Without including any pictures, copy every line below exactly.

(Source data)

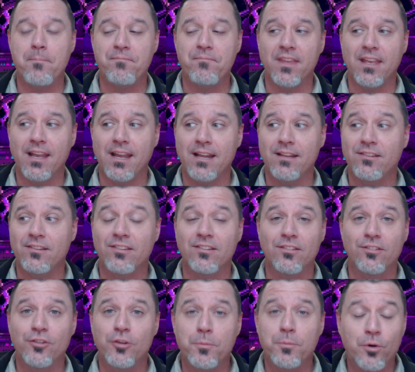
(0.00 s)
it's
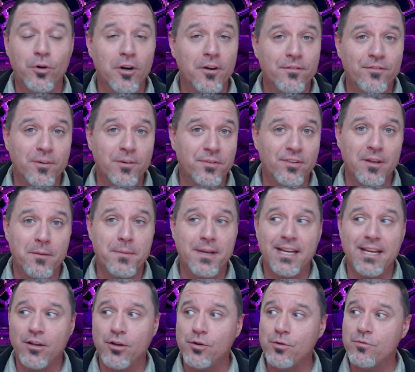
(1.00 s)
support from
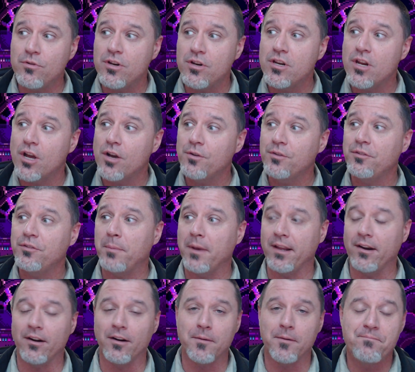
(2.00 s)
somebody who knows
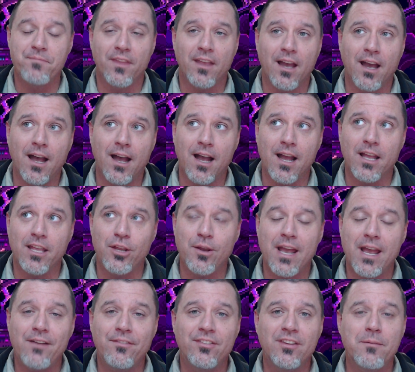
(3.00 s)
better.
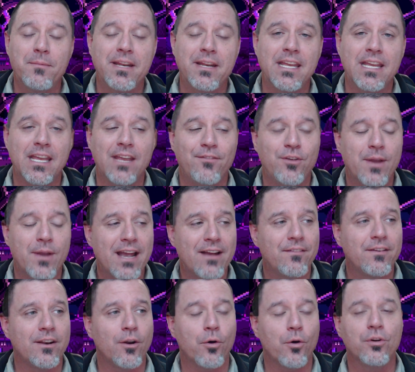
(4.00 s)
If you
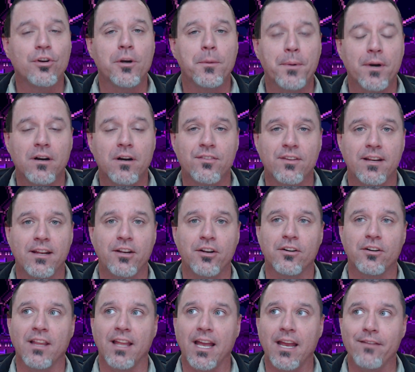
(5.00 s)
have an older person in
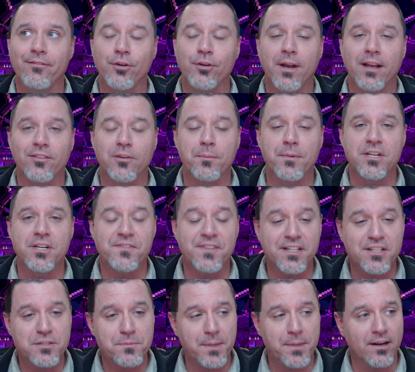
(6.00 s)
your life who has a bunch of
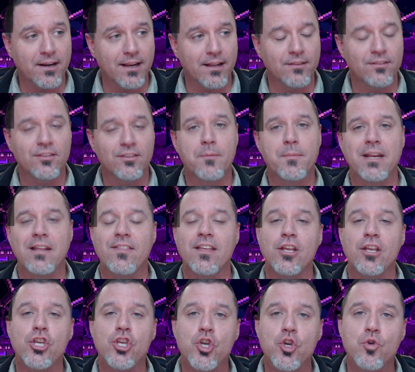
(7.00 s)
experience, somebody that
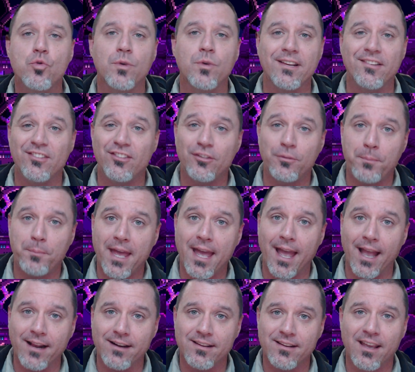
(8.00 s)
you
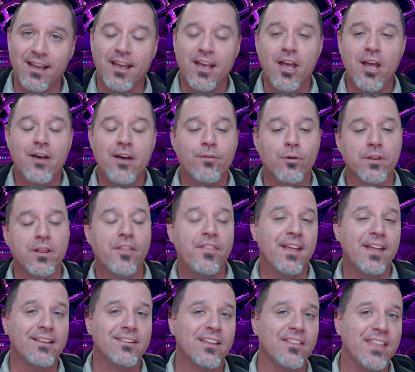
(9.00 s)
respect for the
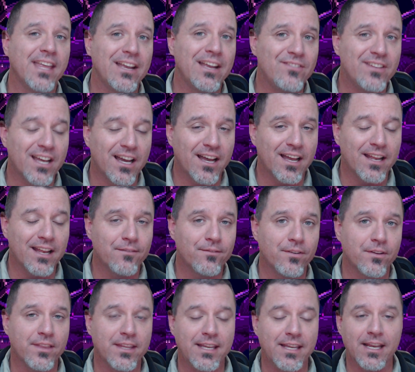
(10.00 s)
things that they've done,
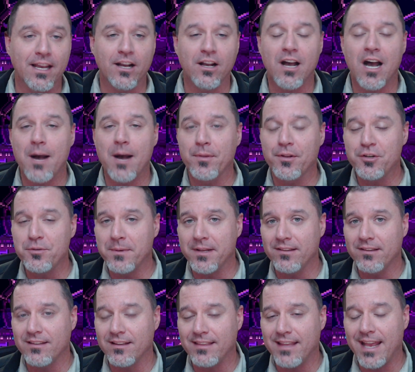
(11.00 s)
for the
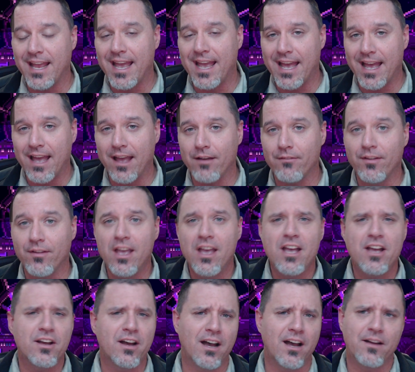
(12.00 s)
accomplishments that they have,
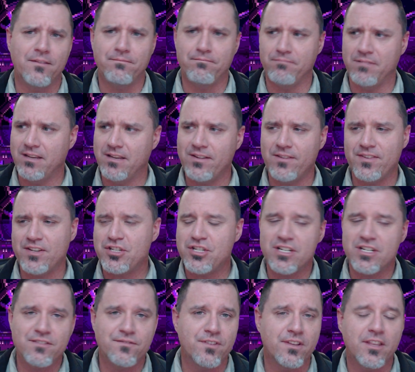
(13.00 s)
even if it's
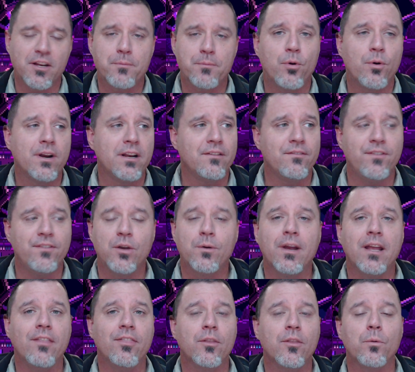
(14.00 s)
just for their point of view
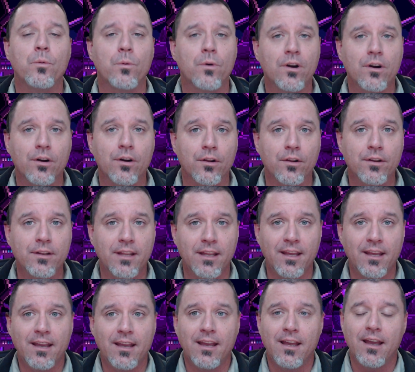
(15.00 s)
in the world,
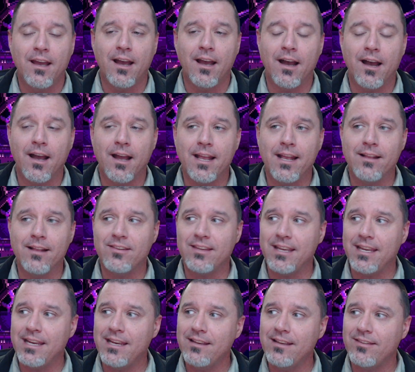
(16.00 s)
it's
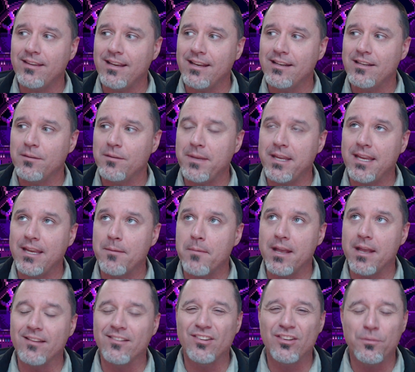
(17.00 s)
easy to be
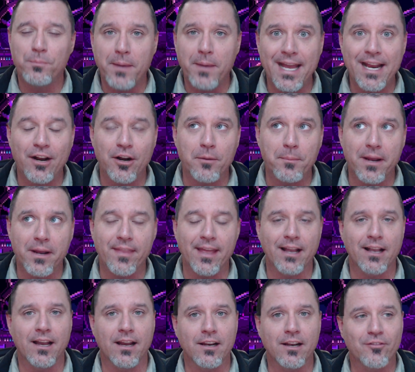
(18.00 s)
inspired by
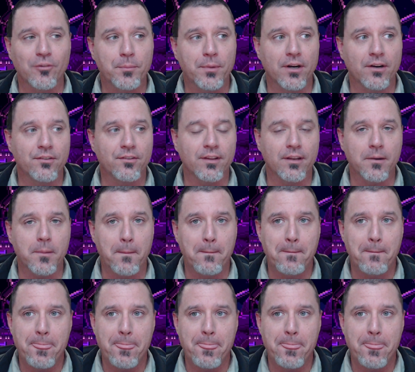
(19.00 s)
that kind of a person.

(End Source data)

> _Result_
(0.00 s)
it's
(1.00 s)
support from
(2.00 s)
somebody who knows
(3.00 s)
better.
(4.00 s)
If you
(5.00 s)
have an older person in
(6.00 s)
your life who has a bunch of
(7.00 s)
experience, somebody that
(8.00 s)
you
(9.00 s)
respect for the
(10.00 s)
things that they've done,
(11.00 s)
for the
(12.00 s)
accomplishments that they have,
(13.00 s)
even if it's
(14.00 s)
just for their point of view
(15.00 s)
in the world,
(16.00 s)
it's
(17.00 s)
easy to be
(18.00 s)
inspired by
(19.00 s)
that kind of a person.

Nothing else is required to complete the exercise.